Collected data entries
════════

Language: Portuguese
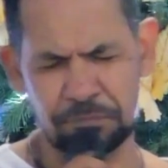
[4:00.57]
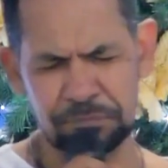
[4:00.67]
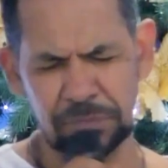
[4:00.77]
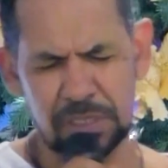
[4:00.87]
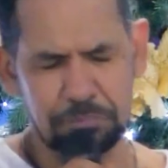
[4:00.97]

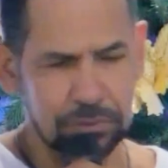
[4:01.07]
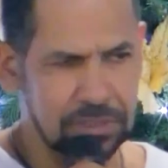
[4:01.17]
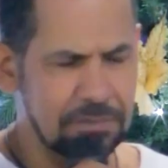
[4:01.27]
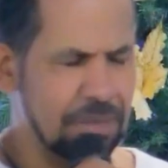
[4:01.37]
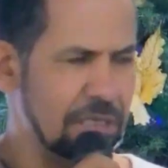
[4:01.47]
e
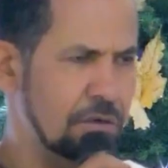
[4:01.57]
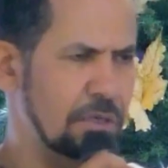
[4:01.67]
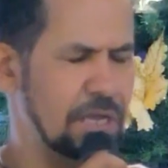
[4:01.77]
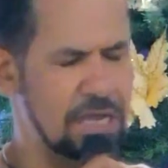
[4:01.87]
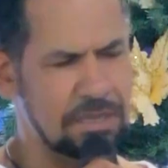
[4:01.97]
poder
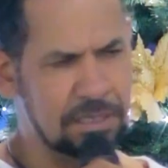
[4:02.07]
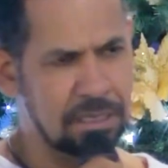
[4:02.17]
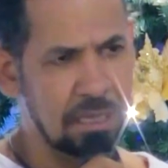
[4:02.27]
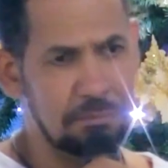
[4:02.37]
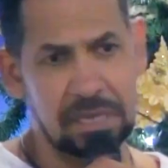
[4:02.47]
melhorar.
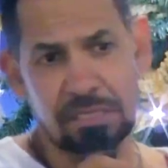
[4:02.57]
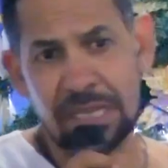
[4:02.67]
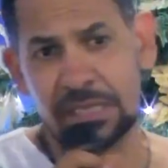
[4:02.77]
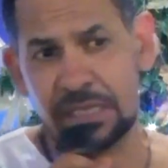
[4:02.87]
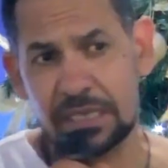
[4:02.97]
Mas
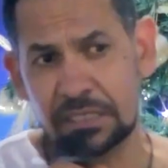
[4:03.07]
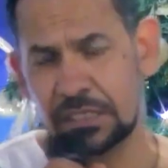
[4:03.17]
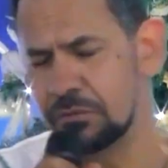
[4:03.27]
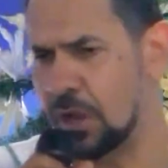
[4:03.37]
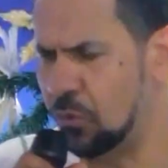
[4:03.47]
aquele que
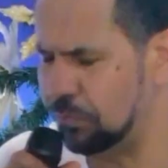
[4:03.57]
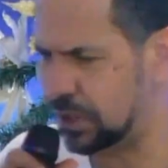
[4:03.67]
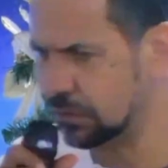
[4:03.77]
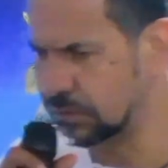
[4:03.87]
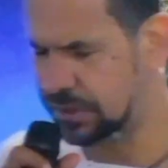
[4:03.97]
não é
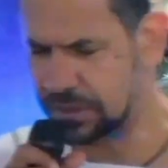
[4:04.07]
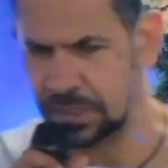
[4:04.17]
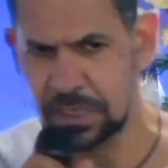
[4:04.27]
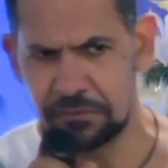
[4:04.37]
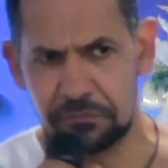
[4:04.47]
humilde
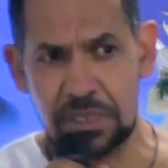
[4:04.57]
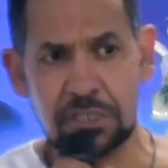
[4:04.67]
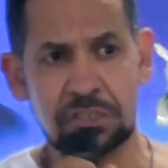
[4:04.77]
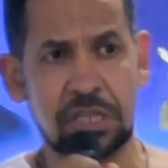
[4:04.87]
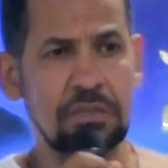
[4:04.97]
vem
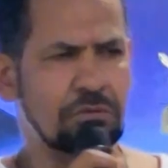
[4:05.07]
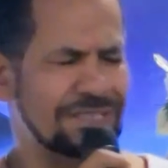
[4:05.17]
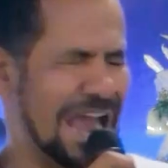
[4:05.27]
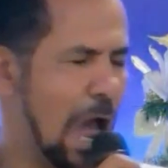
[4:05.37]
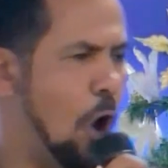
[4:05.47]
cheio
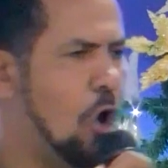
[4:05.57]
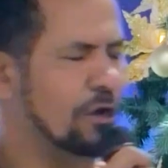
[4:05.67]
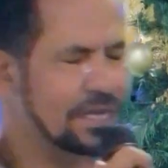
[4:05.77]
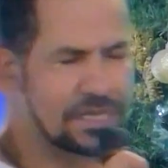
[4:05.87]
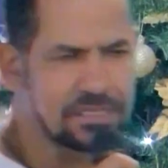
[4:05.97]
de
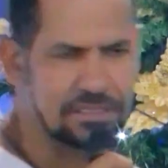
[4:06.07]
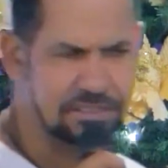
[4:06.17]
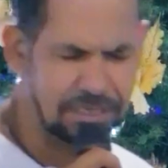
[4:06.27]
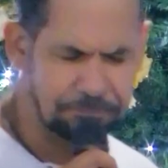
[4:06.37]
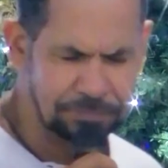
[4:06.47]

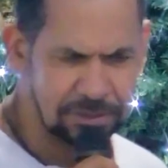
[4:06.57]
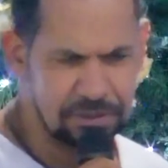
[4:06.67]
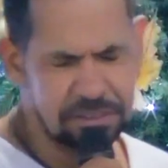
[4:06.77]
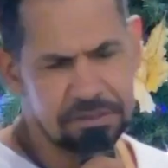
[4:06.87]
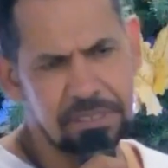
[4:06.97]
arrogância,
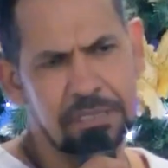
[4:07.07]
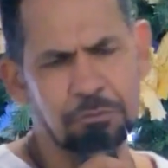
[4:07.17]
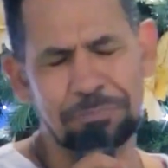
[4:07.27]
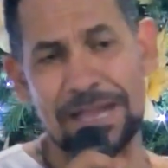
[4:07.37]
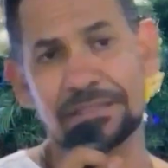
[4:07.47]
dizendo
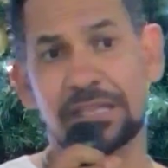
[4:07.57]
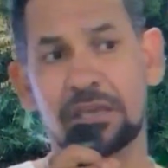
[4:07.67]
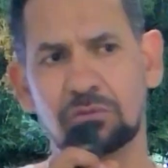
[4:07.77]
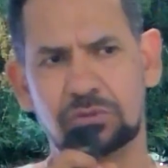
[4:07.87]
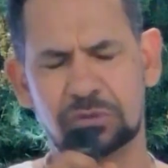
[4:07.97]
para
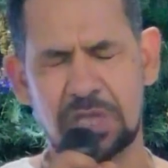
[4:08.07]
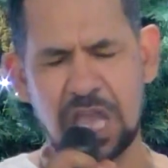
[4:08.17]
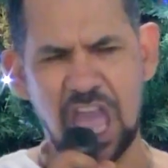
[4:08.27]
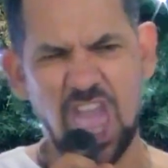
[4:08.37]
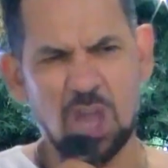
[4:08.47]
Deus:
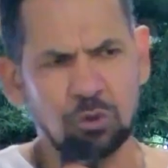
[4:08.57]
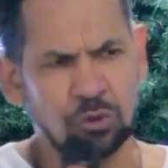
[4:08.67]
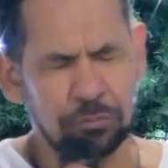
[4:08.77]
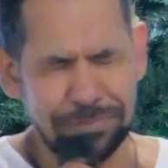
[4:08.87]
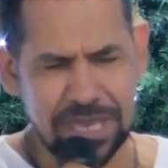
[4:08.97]
Eu
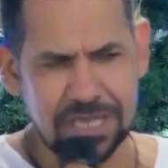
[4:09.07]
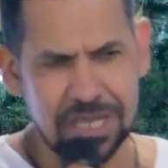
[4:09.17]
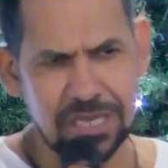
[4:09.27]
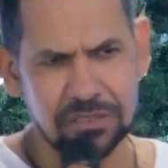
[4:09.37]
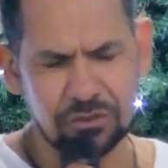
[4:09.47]
não
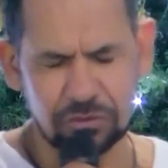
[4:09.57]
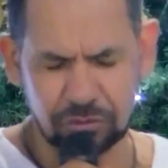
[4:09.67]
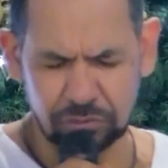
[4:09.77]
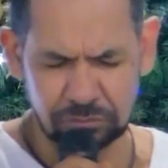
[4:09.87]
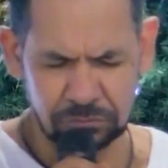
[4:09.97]

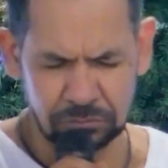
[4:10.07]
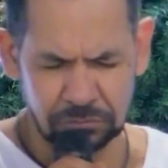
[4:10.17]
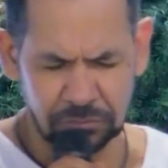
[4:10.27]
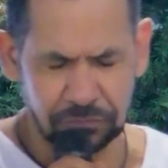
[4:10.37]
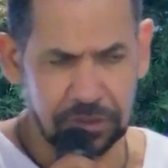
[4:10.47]
mereço
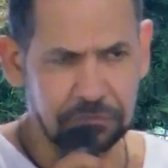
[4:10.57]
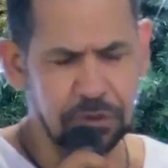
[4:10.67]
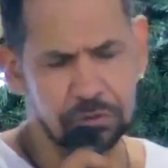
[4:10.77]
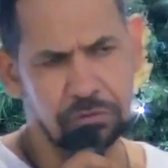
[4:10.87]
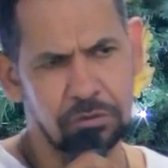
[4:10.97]
viver
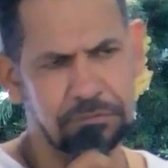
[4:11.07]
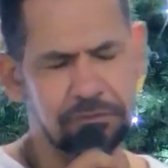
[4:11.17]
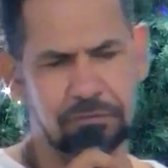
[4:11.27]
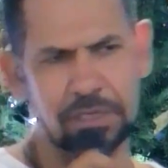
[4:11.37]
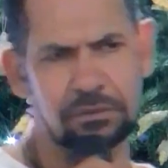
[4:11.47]
o que eu estou
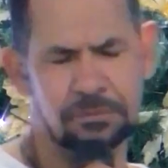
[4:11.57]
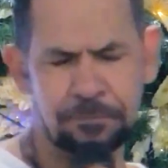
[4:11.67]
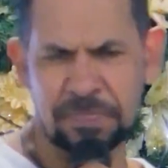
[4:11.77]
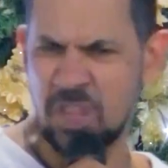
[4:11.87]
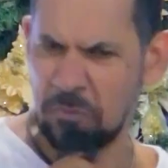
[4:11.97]
vivendo.
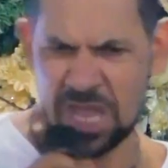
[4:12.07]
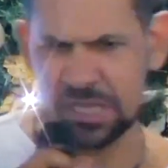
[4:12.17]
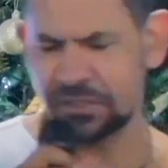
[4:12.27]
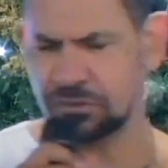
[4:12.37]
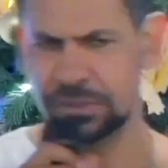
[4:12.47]
Eu
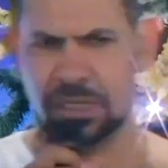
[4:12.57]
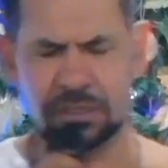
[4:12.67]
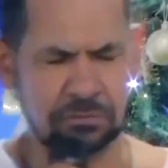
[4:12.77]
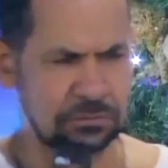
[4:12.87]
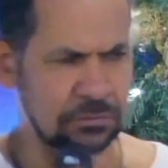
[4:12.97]
mereço não.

════════

• **EXERCISE AIM**
Reproduce the entries above exactly. Do not include the images.

• **EXERCISE OUTPUT**
Language: Portuguese
[4:00.57]
[4:00.67]
[4:00.77]
[4:00.87]
[4:00.97]

[4:01.07]
[4:01.17]
[4:01.27]
[4:01.37]
[4:01.47]
e
[4:01.57]
[4:01.67]
[4:01.77]
[4:01.87]
[4:01.97]
poder
[4:02.07]
[4:02.17]
[4:02.27]
[4:02.37]
[4:02.47]
melhorar.
[4:02.57]
[4:02.67]
[4:02.77]
[4:02.87]
[4:02.97]
Mas
[4:03.07]
[4:03.17]
[4:03.27]
[4:03.37]
[4:03.47]
aquele que
[4:03.57]
[4:03.67]
[4:03.77]
[4:03.87]
[4:03.97]
não é
[4:04.07]
[4:04.17]
[4:04.27]
[4:04.37]
[4:04.47]
humilde
[4:04.57]
[4:04.67]
[4:04.77]
[4:04.87]
[4:04.97]
vem
[4:05.07]
[4:05.17]
[4:05.27]
[4:05.37]
[4:05.47]
cheio
[4:05.57]
[4:05.67]
[4:05.77]
[4:05.87]
[4:05.97]
de
[4:06.07]
[4:06.17]
[4:06.27]
[4:06.37]
[4:06.47]

[4:06.57]
[4:06.67]
[4:06.77]
[4:06.87]
[4:06.97]
arrogância,
[4:07.07]
[4:07.17]
[4:07.27]
[4:07.37]
[4:07.47]
dizendo
[4:07.57]
[4:07.67]
[4:07.77]
[4:07.87]
[4:07.97]
para
[4:08.07]
[4:08.17]
[4:08.27]
[4:08.37]
[4:08.47]
Deus:
[4:08.57]
[4:08.67]
[4:08.77]
[4:08.87]
[4:08.97]
Eu
[4:09.07]
[4:09.17]
[4:09.27]
[4:09.37]
[4:09.47]
não
[4:09.57]
[4:09.67]
[4:09.77]
[4:09.87]
[4:09.97]

[4:10.07]
[4:10.17]
[4:10.27]
[4:10.37]
[4:10.47]
mereço
[4:10.57]
[4:10.67]
[4:10.77]
[4:10.87]
[4:10.97]
viver
[4:11.07]
[4:11.17]
[4:11.27]
[4:11.37]
[4:11.47]
o que eu estou
[4:11.57]
[4:11.67]
[4:11.77]
[4:11.87]
[4:11.97]
vivendo.
[4:12.07]
[4:12.17]
[4:12.27]
[4:12.37]
[4:12.47]
Eu
[4:12.57]
[4:12.67]
[4:12.77]
[4:12.87]
[4:12.97]
mereço não.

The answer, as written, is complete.